TASK DIRECTIONS: Once the pictures are removed, restate the data below word for word.

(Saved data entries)
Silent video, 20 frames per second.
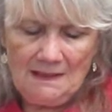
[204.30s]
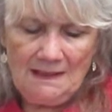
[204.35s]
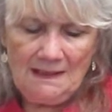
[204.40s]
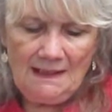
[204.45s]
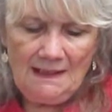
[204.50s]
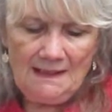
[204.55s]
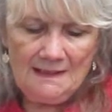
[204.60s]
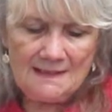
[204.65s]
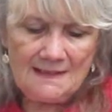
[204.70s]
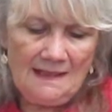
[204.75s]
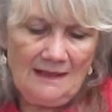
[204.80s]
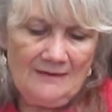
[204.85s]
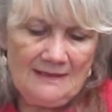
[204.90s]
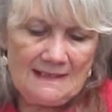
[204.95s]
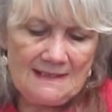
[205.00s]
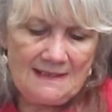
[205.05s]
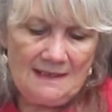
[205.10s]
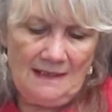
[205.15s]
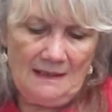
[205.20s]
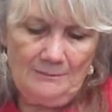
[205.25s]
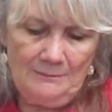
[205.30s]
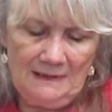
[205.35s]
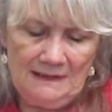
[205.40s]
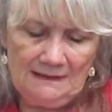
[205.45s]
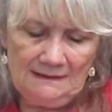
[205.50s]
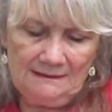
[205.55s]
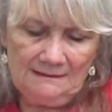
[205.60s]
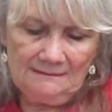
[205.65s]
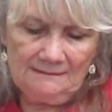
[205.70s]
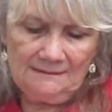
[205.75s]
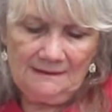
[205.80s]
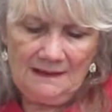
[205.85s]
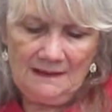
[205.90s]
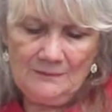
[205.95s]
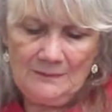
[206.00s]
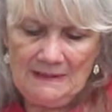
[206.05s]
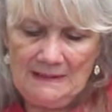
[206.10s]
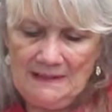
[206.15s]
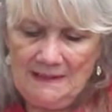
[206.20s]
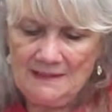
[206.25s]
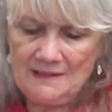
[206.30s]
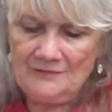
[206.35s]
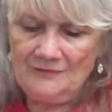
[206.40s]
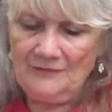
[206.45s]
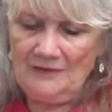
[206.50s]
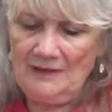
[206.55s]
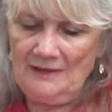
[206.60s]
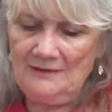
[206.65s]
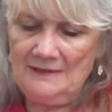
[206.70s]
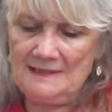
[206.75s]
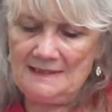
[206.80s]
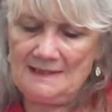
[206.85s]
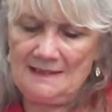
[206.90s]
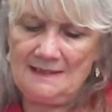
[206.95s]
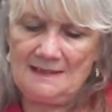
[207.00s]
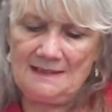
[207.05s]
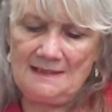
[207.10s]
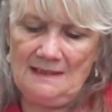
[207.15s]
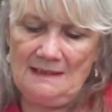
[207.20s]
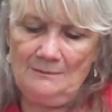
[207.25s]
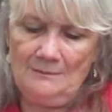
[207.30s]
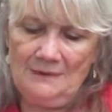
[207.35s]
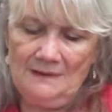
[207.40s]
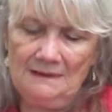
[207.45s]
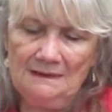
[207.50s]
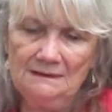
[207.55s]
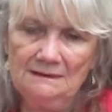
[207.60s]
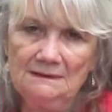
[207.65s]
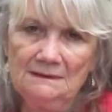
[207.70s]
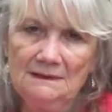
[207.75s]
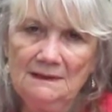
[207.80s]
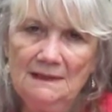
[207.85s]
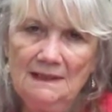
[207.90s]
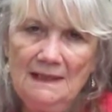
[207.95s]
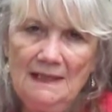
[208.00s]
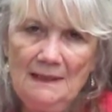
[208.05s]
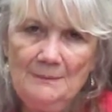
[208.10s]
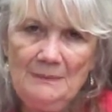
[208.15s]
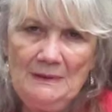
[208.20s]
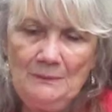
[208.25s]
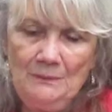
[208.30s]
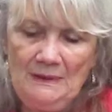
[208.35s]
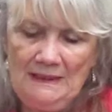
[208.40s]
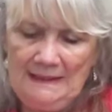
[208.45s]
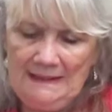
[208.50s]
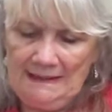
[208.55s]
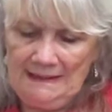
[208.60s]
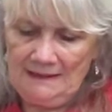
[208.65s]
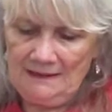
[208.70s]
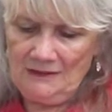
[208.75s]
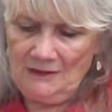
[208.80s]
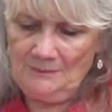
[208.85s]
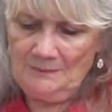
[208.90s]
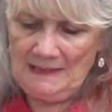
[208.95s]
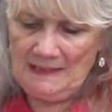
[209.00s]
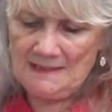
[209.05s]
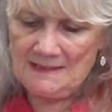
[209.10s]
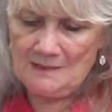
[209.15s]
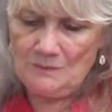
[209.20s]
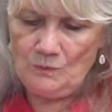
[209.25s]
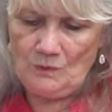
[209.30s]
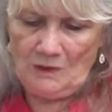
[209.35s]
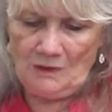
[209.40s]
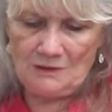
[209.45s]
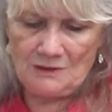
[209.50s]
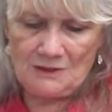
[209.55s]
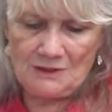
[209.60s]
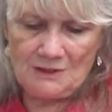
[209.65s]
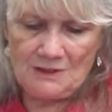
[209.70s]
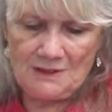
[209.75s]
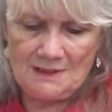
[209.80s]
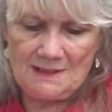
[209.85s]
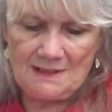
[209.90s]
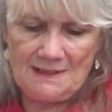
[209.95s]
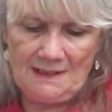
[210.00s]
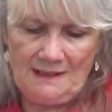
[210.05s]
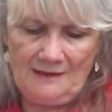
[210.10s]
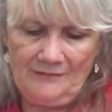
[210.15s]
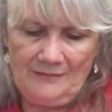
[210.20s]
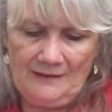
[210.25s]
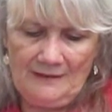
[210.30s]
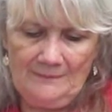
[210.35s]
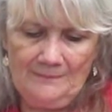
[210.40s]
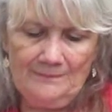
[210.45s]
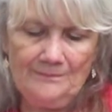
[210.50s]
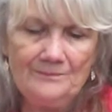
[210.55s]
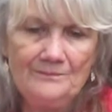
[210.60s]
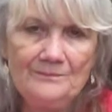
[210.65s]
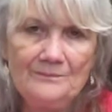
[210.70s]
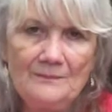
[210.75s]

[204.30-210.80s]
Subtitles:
He is our example, and we need to follow his example and be willing, no matter what, to serve him.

OUTPUT BELOW:
Silent video, 20 frames per second.
[204.30s]
[204.35s]
[204.40s]
[204.45s]
[204.50s]
[204.55s]
[204.60s]
[204.65s]
[204.70s]
[204.75s]
[204.80s]
[204.85s]
[204.90s]
[204.95s]
[205.00s]
[205.05s]
[205.10s]
[205.15s]
[205.20s]
[205.25s]
[205.30s]
[205.35s]
[205.40s]
[205.45s]
[205.50s]
[205.55s]
[205.60s]
[205.65s]
[205.70s]
[205.75s]
[205.80s]
[205.85s]
[205.90s]
[205.95s]
[206.00s]
[206.05s]
[206.10s]
[206.15s]
[206.20s]
[206.25s]
[206.30s]
[206.35s]
[206.40s]
[206.45s]
[206.50s]
[206.55s]
[206.60s]
[206.65s]
[206.70s]
[206.75s]
[206.80s]
[206.85s]
[206.90s]
[206.95s]
[207.00s]
[207.05s]
[207.10s]
[207.15s]
[207.20s]
[207.25s]
[207.30s]
[207.35s]
[207.40s]
[207.45s]
[207.50s]
[207.55s]
[207.60s]
[207.65s]
[207.70s]
[207.75s]
[207.80s]
[207.85s]
[207.90s]
[207.95s]
[208.00s]
[208.05s]
[208.10s]
[208.15s]
[208.20s]
[208.25s]
[208.30s]
[208.35s]
[208.40s]
[208.45s]
[208.50s]
[208.55s]
[208.60s]
[208.65s]
[208.70s]
[208.75s]
[208.80s]
[208.85s]
[208.90s]
[208.95s]
[209.00s]
[209.05s]
[209.10s]
[209.15s]
[209.20s]
[209.25s]
[209.30s]
[209.35s]
[209.40s]
[209.45s]
[209.50s]
[209.55s]
[209.60s]
[209.65s]
[209.70s]
[209.75s]
[209.80s]
[209.85s]
[209.90s]
[209.95s]
[210.00s]
[210.05s]
[210.10s]
[210.15s]
[210.20s]
[210.25s]
[210.30s]
[210.35s]
[210.40s]
[210.45s]
[210.50s]
[210.55s]
[210.60s]
[210.65s]
[210.70s]
[210.75s]

[204.30-210.80s]
Subtitles:
He is our example, and we need to follow his example and be willing, no matter what, to serve him.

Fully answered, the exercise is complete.